Downregulation of mTERF expression by RNA interference. (A) Western blot assay of mTERF knockdown by siRNA mTERF.1 (directed against mTERF mRNA) and siRNA Control. HEK293T cells were either untransfected (−), transiently transfected (t) or stably (+) transfected with an mTERF-MycHis expression construct. Cells were then assayed 24, 48 and 72 h following siRNA transfection or else without such transfection (−). The arrowed band is the mTERF-MycHis fusion protein, migrating between two background bands which appear in all westerns and thus provide an internal loading control. Note that the sample from untransfected, non-siRNA-treated cells in the upper panel (penultimate lane) is approximately 3-fold overloaded. (B) Immunocytochemistry of HEK293T cells stably transfected with mTERF-MycHis expression construct and then either mock transfected or transiently transfected with siRNA mTERF.1. Immunocytochemistry used the anti-Myc monoclonal antibody, and counterstaining with Mitotracker Red. (C) EMSA using Leu-short dsDNA oligonucleotide probe and mitochondrial protein extracts from HEK293T cells with or without stable transfection of mTERF-MycHis expression construct, followed by transient transfection for 48 h with or without siRNA mTERF.1. Despite the apparent difference in signal, the experimental conditions are the same as in Figure 1c: only the exposure time is different, and the amount of background signal in the gel. (D) 2DNAGE of mtDNA from untreated HEK293T cells or cells transfected with siRNA mTERF.1 for 48 h. PvuII + AccI digest (S1 treated) probed for the 3.6 kb fragment using ND2 probe. Panels iii and iv are longer exposures of panels i and ii, respectively.

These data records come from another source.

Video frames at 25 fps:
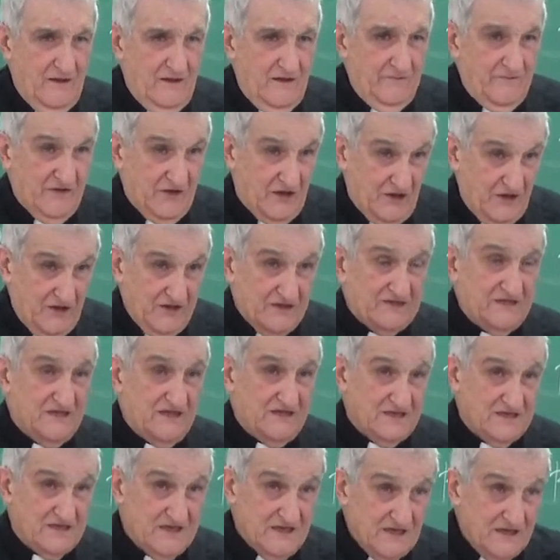Because they
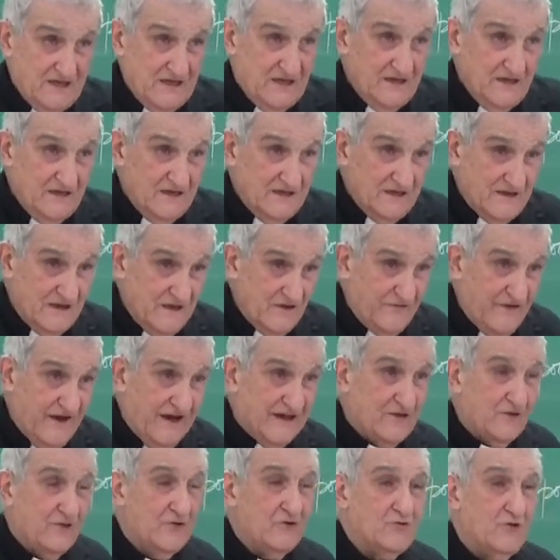say, if I
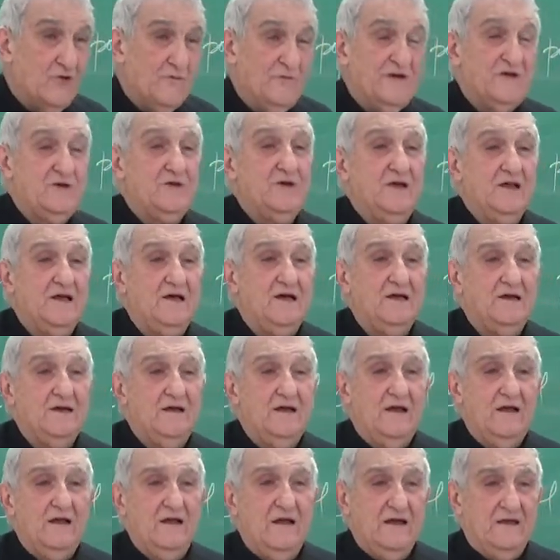don't obey the law,
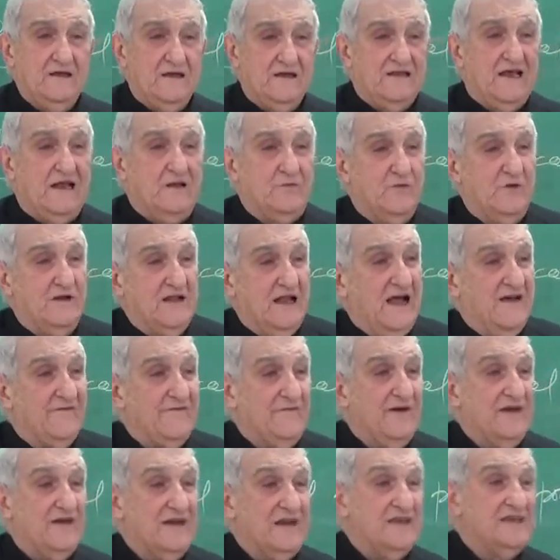that will have
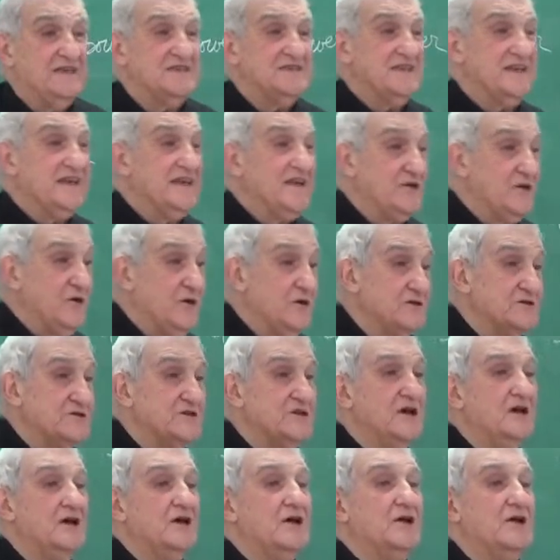very
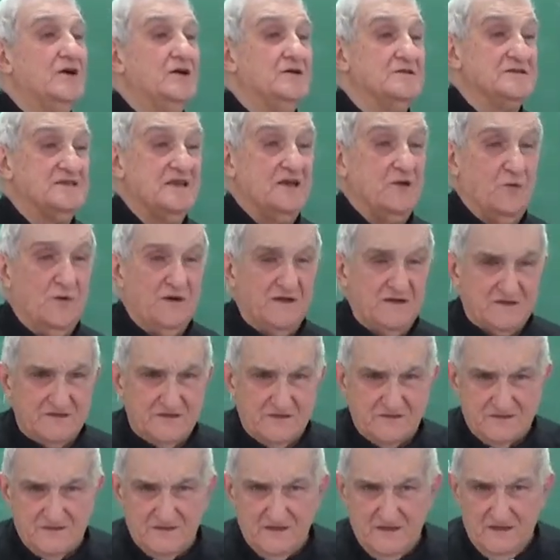serious
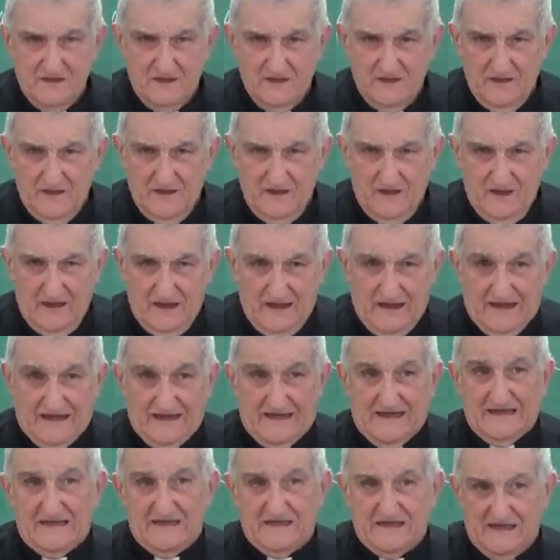consequences. I
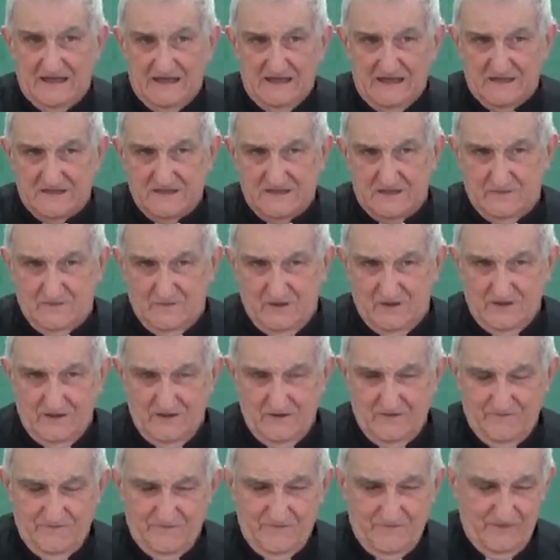can kill someone.
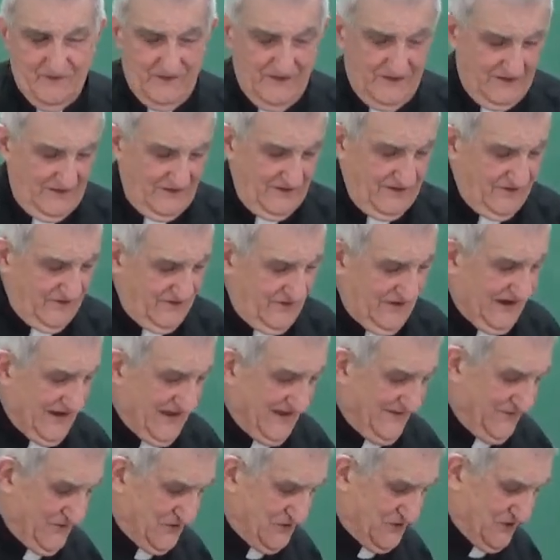I
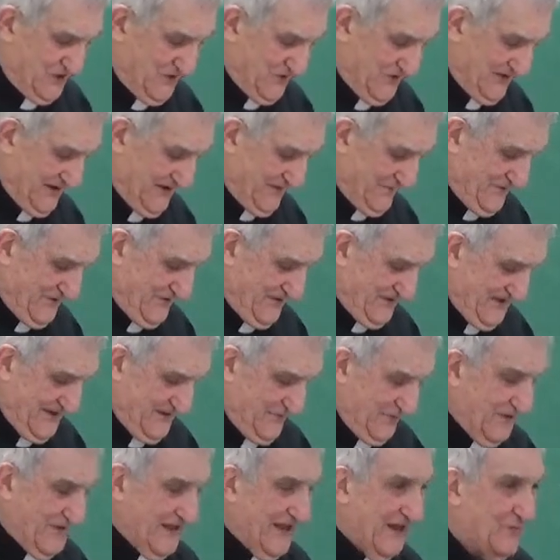have a story about that
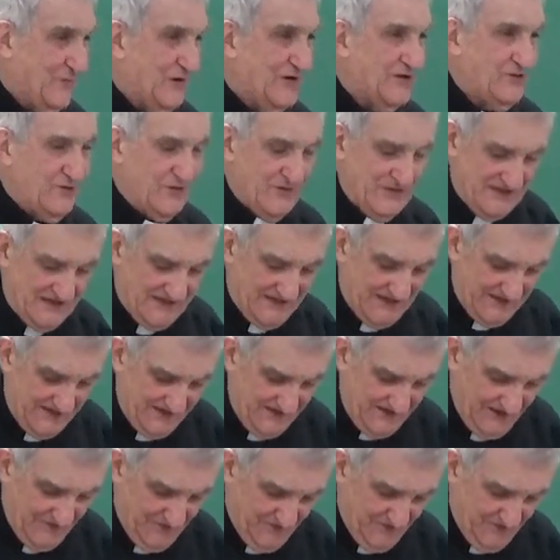when I went to Italy.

Note the down-regulation of the X-spike (‘x’) and pause site ‘a’, as well as of pause site ‘b’ relative to pause region ‘c’ (see Figure 3). (E) Phosphorimager-calibrated exposures of 2DNAGE blots from siRNA-treated cells (panel iii) alongside the corresponding images (panels i and ii) from uninduced and induced mTERF over-expressing cells, reproduced from Figure 4b. A longer exposure (panel iv) confirms the absence of pause ‘a’.

Figure 6.

LM-PCR analysis of DNA 5′ ends. (A–D) Analysis of L-strand 5′ ends in the ND1-ND2 region, using primer sets TL1/TL2/TL7, TL8/TL9/L11 and TL8/TL9/TL11, respectively, shown alongside sequencing ladders for the corresponding segments. Samples analysed represent a time-course of induction of mTERF overexpression from 0–72 h (d). Analysis of H-strand 5′ ends in the O_H region using primer set H1/H2/H5. (E) and (F) Schematic summary diagrams of the LM-PCR findings in the 16S rRNA-O_L and O_H regions, respectively. Shown below the scale lines are the positions (vertical lines) of the major 5′ ends detected, with those exhibiting clearly increased abundance in mTERF-overexpressing cells also indicated by filled circles. Gene locations shown below (12S and 16S rRNA in light grey, cyt b, ND1, ND2 and COI protein-coding genes in dark grey, tRNAs cross-hatched, non-coding DNA in NCR and at O_L in white). LM-PCR data are compiled from parts (a–d) of this figure, plus parts (b–i) of Supplementary Figure 5. Above the scale lines are indicated the positions of mTERF-binding sites and replication pauses inferred from other experiments: in (e) reproduced from Figure 3d, and in (f) compiled from data of Figures 2 and 4, plus Supplementary Figure 2. Based on the data of Figure 4, the O_H pause region enhanced by mTERF overexpression extends across most of the NCR. The white box in (f) indicates the assumed position of the pause site giving rise to species ‘n’ in Figure 4c, i.e. assuming initiation close to O_H. The open circle denotes the minor lagging strand 5′ end mapping in this region (np 16197), which was enhanced by mTERF overexpression. The positions of the various mTERF-binding sites in the NCR were inferred from EMSA using overlapping 150 bp fragments, as shown.